Taking in-vehicle application scenario as an example, exemplary
voice test set includes: "Navigate to Window of the World.pcm",
"call China Mobile.pcm", "I want to listen to pop music.pcm", and
the like.
[0085] Step 2: turning on voice recognition function of a test
equipment, then the voice recognition module starts to parse the
recorded audio data, regularly reads the binary data of the audio
files in the test set, and sends the binary audio data to the
semantic recognition module.
[0086] Existing solutions require a microphone (MIC) of the
hardware device to collect external sounds, and then send the
collected audio data to the recognition module. In embodiments of
present disclosure, only need to read binary data stream constating
an audio file in the audio test set and send the binary data stream
to the recognition module. The recognition module performs
corresponding recognition operations according to whether the
recognition requires connecting to the network such as that
described in steps 503 and 504, and then returns the semantic
analysis result.
[0087] Step 3: after the test audio file is read to the end of the
file, recording the voice interaction start time point. Once the
audio data is completely read, which is equivalent to the end of
voice recognition, and the process of semantic analysis begins,
waiting for the return of the semantic result.
[0088] Step 4: determining the time point of obtaining semantic
results from the logged data as the interaction end time point.
[0089] Step 5: calculating the voice interaction response speed
according to the above-mentioned interaction start time point and
the above-mentioned interaction end time point.
[0090] Compared with conventional methods, the technical solution
provided in this embodiment only needs to prepare the test set
audio file once and the test set audio file maybe reused; and only
one terminal device is required for performing the above-mentioned
test steps, while other playback source devices are not required,
which can avoid the problem of inaccurate calculation result caused
by the interference of environmental noise.

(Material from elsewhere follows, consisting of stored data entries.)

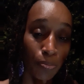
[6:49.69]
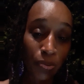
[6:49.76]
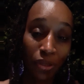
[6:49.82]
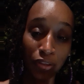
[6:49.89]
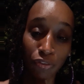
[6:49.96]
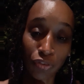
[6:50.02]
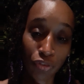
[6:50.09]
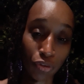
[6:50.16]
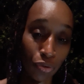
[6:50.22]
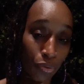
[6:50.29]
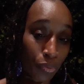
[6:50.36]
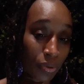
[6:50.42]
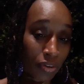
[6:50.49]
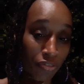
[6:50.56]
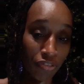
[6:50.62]
plus
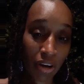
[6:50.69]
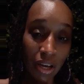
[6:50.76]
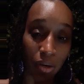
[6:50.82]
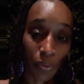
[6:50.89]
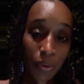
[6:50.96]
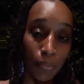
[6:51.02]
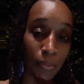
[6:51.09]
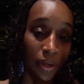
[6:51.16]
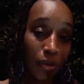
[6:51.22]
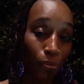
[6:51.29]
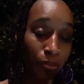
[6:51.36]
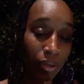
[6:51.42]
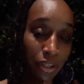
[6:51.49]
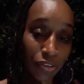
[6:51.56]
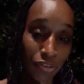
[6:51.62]
2 in the following month,
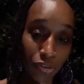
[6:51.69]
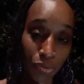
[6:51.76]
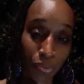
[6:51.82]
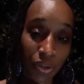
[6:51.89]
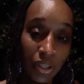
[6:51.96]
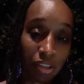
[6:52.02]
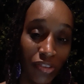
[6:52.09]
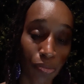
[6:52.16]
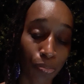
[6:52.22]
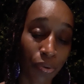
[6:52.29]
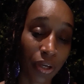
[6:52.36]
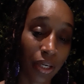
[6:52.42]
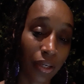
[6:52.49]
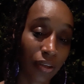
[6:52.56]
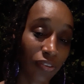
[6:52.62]
plus 3, to
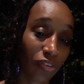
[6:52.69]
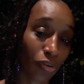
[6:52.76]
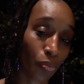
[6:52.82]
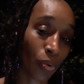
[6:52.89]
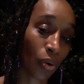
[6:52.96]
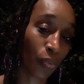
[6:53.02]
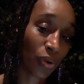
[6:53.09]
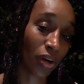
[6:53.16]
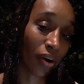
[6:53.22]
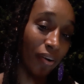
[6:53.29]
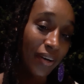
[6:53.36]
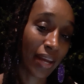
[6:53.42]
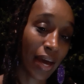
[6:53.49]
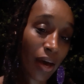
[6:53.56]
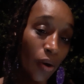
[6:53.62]
bringing us to where we are
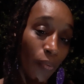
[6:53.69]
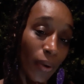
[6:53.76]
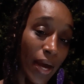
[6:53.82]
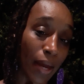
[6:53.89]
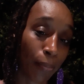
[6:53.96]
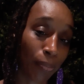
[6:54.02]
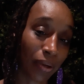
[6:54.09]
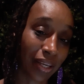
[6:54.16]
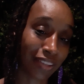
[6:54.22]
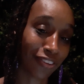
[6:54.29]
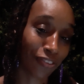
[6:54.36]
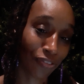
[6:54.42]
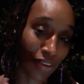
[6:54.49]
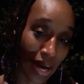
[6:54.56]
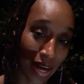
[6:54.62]
now at plus
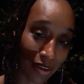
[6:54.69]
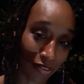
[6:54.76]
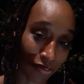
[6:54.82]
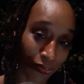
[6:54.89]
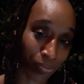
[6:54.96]
5.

Since another playback
source and manual intervention are not needed, automated output of
test results is achieved. The difference in the performance of
different tested terminal devices has little effect on the result.
Because there is no need to consider the time consumption of UI
(interface) rendering and CPU synthesis of synthetic voice (TTS
voice), only the start time point and end time point of the voice
response need to be recorded.
[0091] As an implementation of the methods shown in the
above-mentioned figures, an embodiment of the present disclosure
provides a device for determining voice response speed. The device
embodiment corresponds to the method embodiment shown in FIG. 2.
The device for determining voice response speed may be applied to
various electronic devices.
[0092] As shown in FIG. 6, the device 600 for determining voice
response speed of this embodiment may include: a data stream
reading and start time determination unit 601, an instruction
information determination and end time determination unit 602, and
a voice response speed determination unit 603. Here, the data
stream reading and start time determination unit 601 is configured
to read the data stream constituting the test audio file, and
determine the time point when the complete data stream is read as
the interaction start time point; the instruction information
determination and end time determination unit 602 is configured to
determine the voice instruction information contained in the
complete data stream, and determine the execution time point of the
action indicated by the voice instruction information as the
interaction end time point; the voice response speed determination
unit 603 is configured to determine the voice response speed based
on the interaction start time point and the interaction end time
point.
[0093] In this embodiment, in the device 600 for determining the
voice response speed: the detailed processes of the data stream
reading and start time determination unit 601, the instruction
information determination and end time determination unit 602, and
the voice response speed determination unit 603 and the technical
effects thereof may be referred to the relevant descriptions of
steps 201-203 in the corresponding embodiment of FIG. 2
respectively, and details are not repeated here.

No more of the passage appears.